Who’da thunk there’d be a time when Guardians of the Galaxy - an obscure spacegoing team comic from 1969, would be one of the most successful movies of 2014, both commercially, and amazingly, critically? Who’da thunk that Groot (a creature of wood that feeds on wood, to quote his villainous debut in Tales To Astonish, 1960) and Rocket freakin’ Raccoon would have become household names? I am Groot t-shirts? Kids dressing up as Rocket for Hallowe’en? What strange parallel world have I stumbled into, where ordinary folks know and care about characters that were once the secret specialist subject of only the uberest of geeks? Last Christmas I was even able to buy a crocheted Baby Groot pot plant. Strange Days.

You can draw a line tracing the slow but steady rise of the Great Marvel Movie, from Blade - coyly shy of its comic origins, through X-Men and X2 (we won’t speak of The Last Stand) with its Shakespearean heavyweights playing Xavier and Magneto, to Iron Man with its game changing post-credits sequence (‘I’m here to talk to you about the Avenger Initiative’) that paved the way for the shared Marvel Cinematic Universe.

And how cool is that idea of the MCU? There’s never really been anything like it before. Linked movies, all inhabiting the same world.
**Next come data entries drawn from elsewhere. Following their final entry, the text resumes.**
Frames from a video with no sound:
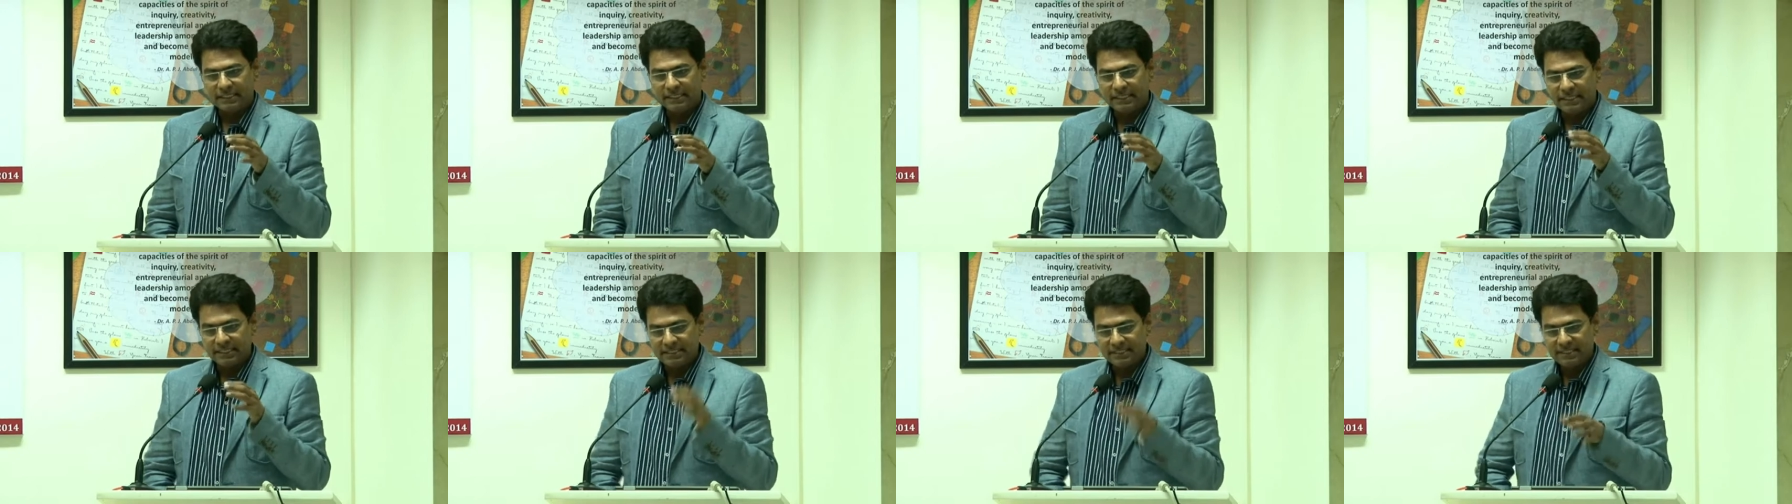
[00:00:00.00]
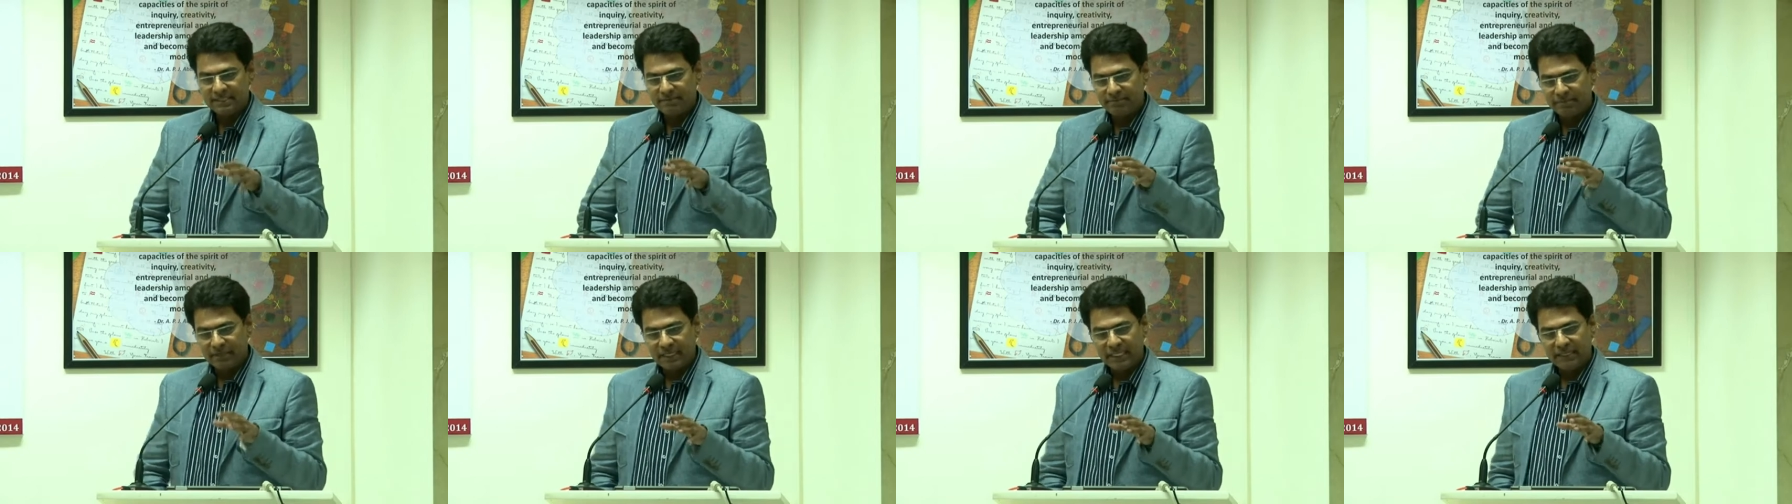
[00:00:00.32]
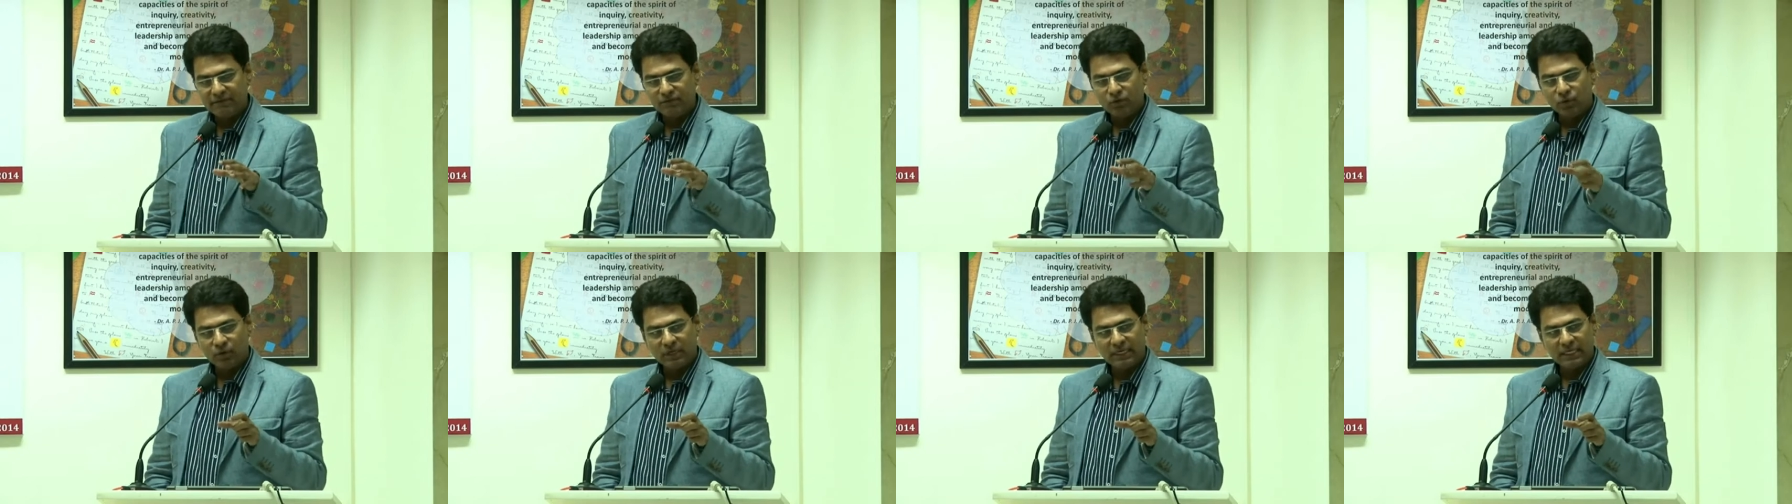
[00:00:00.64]
doesn't
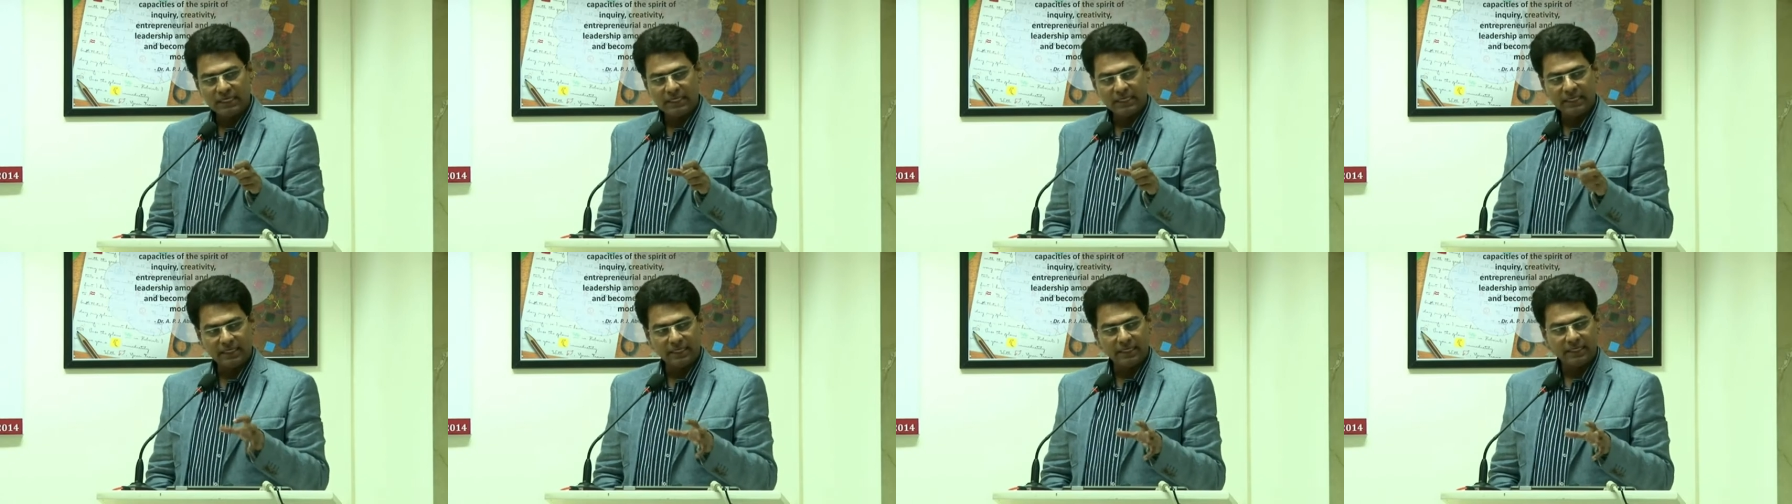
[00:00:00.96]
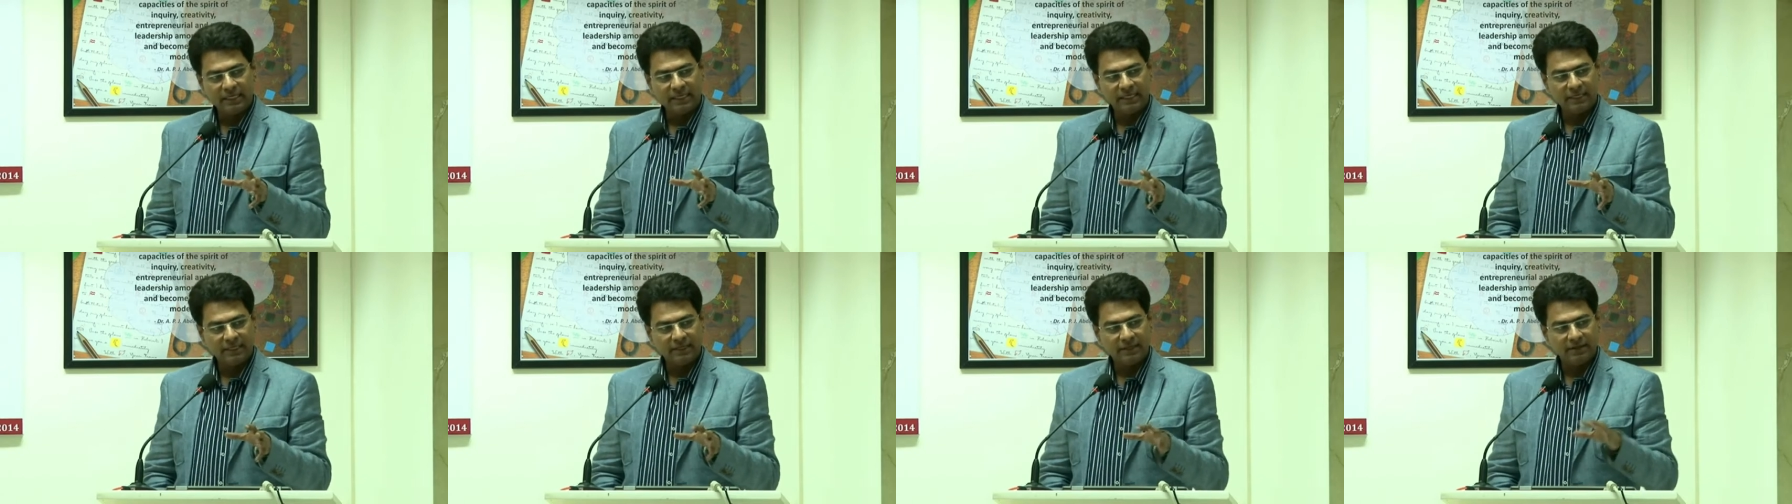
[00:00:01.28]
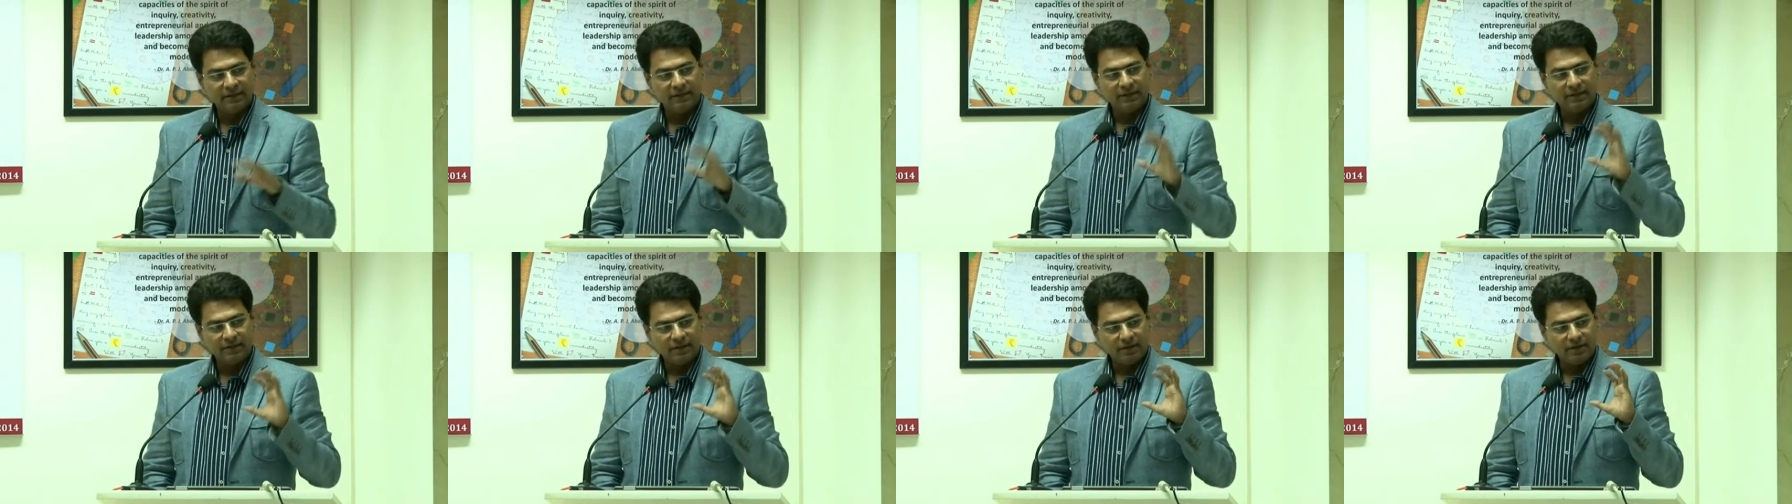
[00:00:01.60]
believe only in
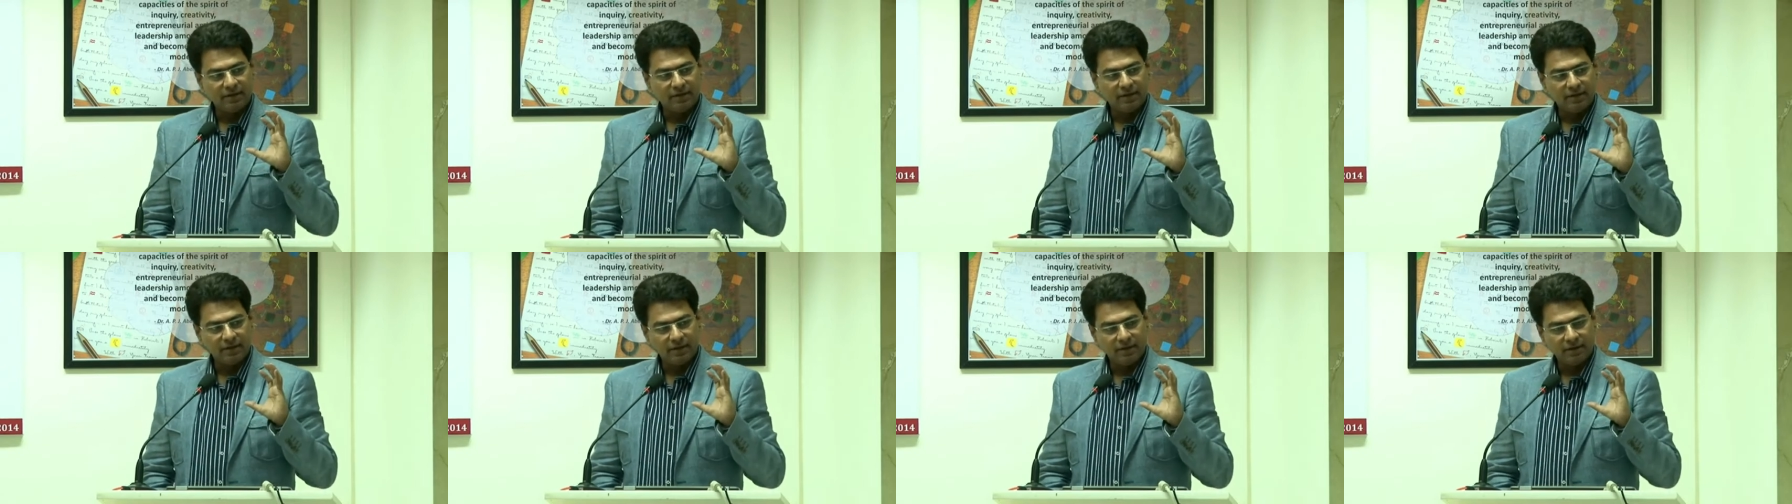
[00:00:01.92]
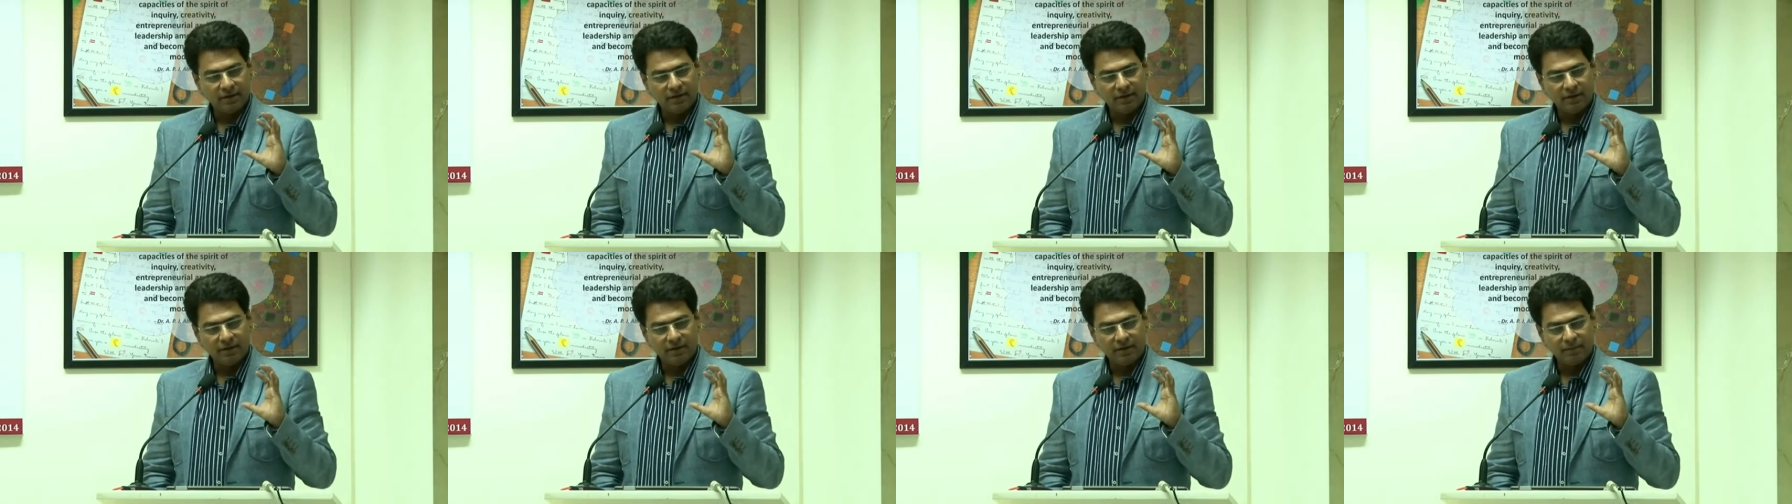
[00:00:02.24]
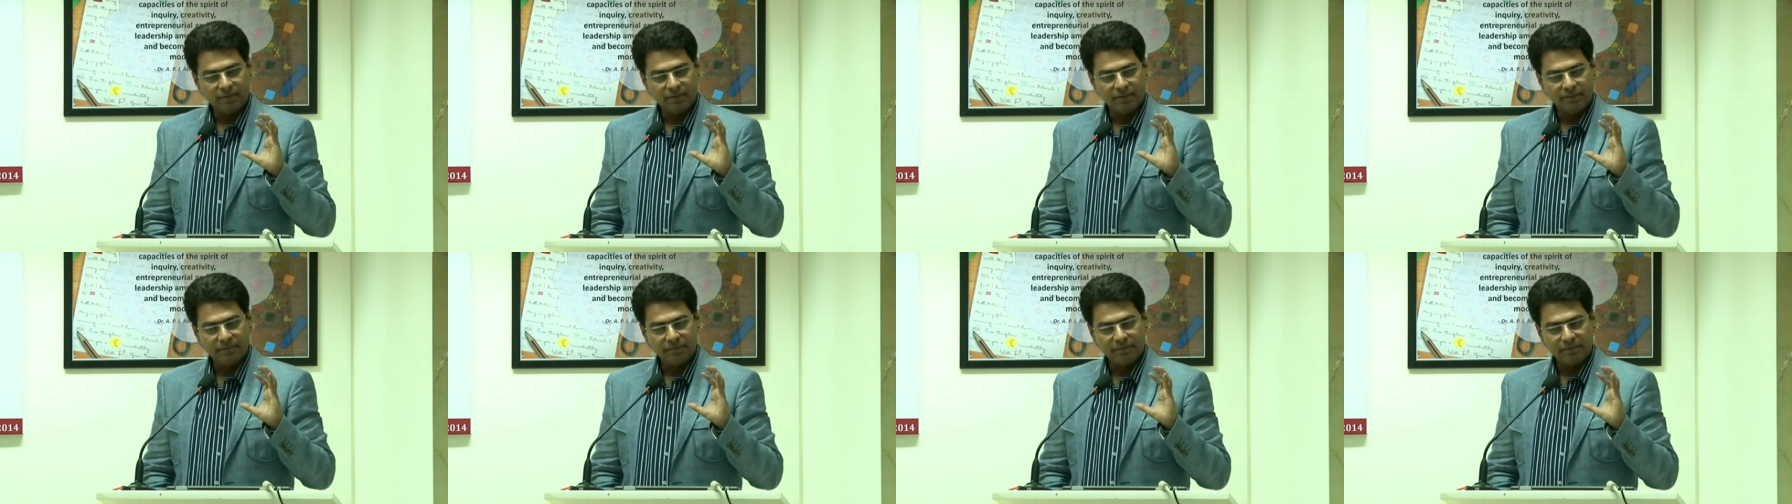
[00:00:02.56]
uh,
Not as a series of increasingly poor sequels, but a genuine shared (with the introduction of the Guardians of the Galaxy) universe with shared heroes and villains, and storylines that criss-cross from one movie to another, and even into Agents of SHIELD on TV. Imagine if United Artists back in the 60s had made a series of individual westerns starring Yul Brynner, Steve McQueen and Charles Bronson respectively, before bringing them all together in one movie called The Magnificent Seven Assemble. How cool would that have been?
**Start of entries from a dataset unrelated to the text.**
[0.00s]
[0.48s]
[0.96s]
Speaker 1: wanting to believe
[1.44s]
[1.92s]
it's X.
What if you could travel back in time, say 20 years or more, and tell a comic fan - maybe your younger geek self - that there would come a time when there would be a movie of the Avengers and it wouldn’t suck? And they wouldn’t be fighting crooks in bad suits or ninjas with sticks, but proper supervillains and aliens and Loki and everything. And the Hulk wouldn't be throwing stuntmen into sugar glass one at a time but Punching Spaceships In The Face. And that there were plans afoot to do the Inhumans and Captain Marvel and even Iron Fist, for the love of Stan. Your younger self would think you mad.

It's funny. I sometimes feel a bit weird about comic movies being so successful, like now that everyone’s in on it, it’s not our secret guilty pleasure any more. If I can have a conversation at work with a 30-year old woman about the Kree tinkering with human DNA, then comics have most definitely gone mainstream. Which is cool, even though I do sometimes feel like Piggy in Lord of the Flies, shouting at everyone that I was here first, I was here when he found the conch (or in this case, Namor’s fabled Horn of Proteus).

Of course, like any neurotic True Believer, I worry about sequelitis and shark-jumping, with clunkers like the Fantastic Four films (Doom playing Marco Polo - ugh), Spider-Man 3 (emo-Pete’s dancing - wince), Wolverine: Origins (what they did to Deadpool - yecchh) and the duller episodes of Agents of SHIELD still fresh in comic-fans’ minds. But this is a great time to be a Marvel comics fan, when the term ‘superhero movie’ has become a genre in its own right, and shows like Daredevil and AKA Jessica Jones coming our way on TV.

I can only hope that the shark is still a way off, that there are more great movies to come (Alan Moore's Captain Britain, anyone?), and I wonder where the genre is going next. My eight-year old self and I can’t wait to see.